Stored items:
+===+

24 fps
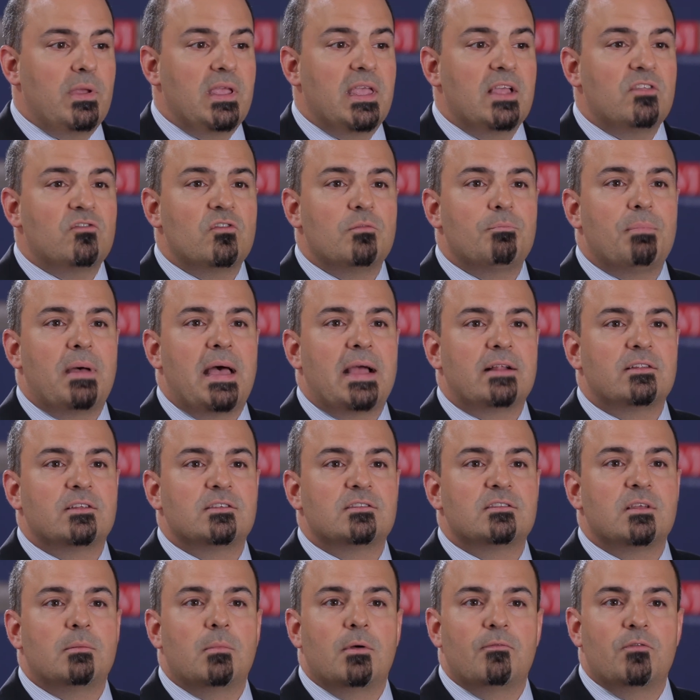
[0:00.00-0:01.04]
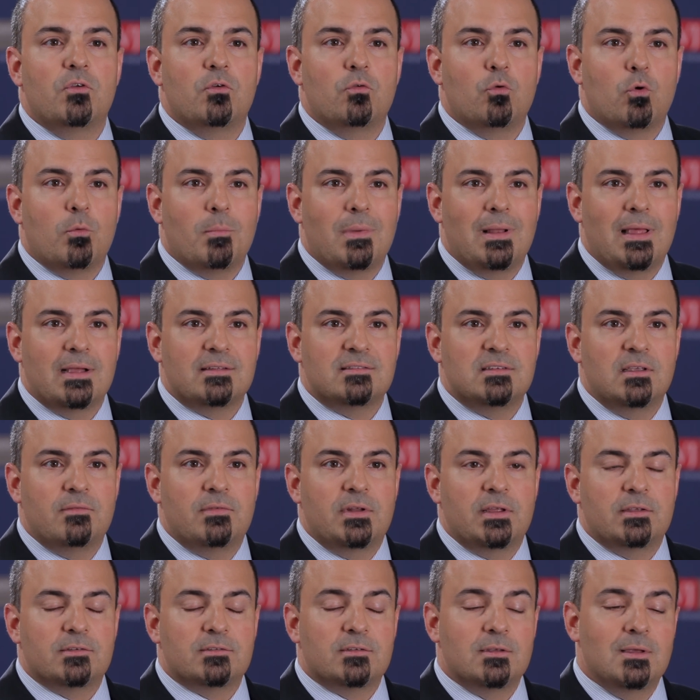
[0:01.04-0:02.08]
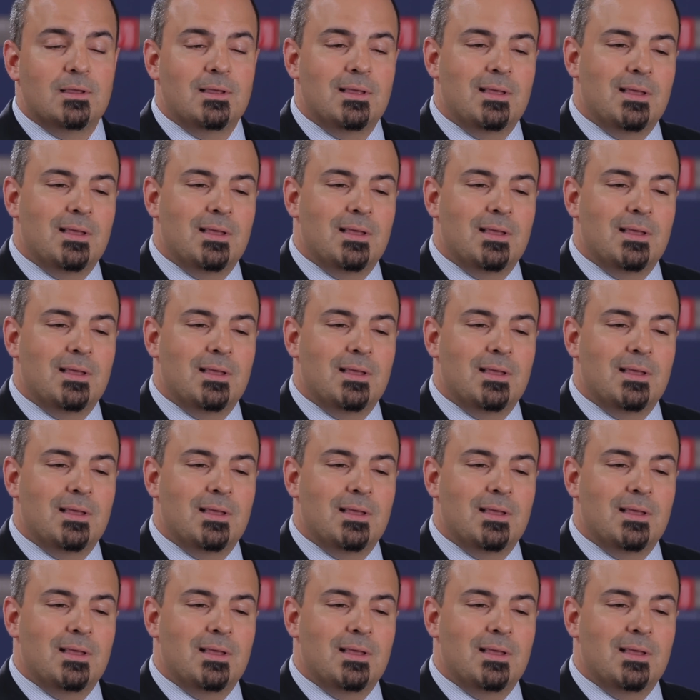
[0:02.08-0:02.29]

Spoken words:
get you back to some of your normal activities.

+===+

## Requirement
Having removed the pictures, write out the records exactly as they stand.

## Problem solution
24 fps
[0:00.00-0:01.04]
[0:01.04-0:02.08]
[0:02.08-0:02.29]

Spoken words:
get you back to some of your normal activities.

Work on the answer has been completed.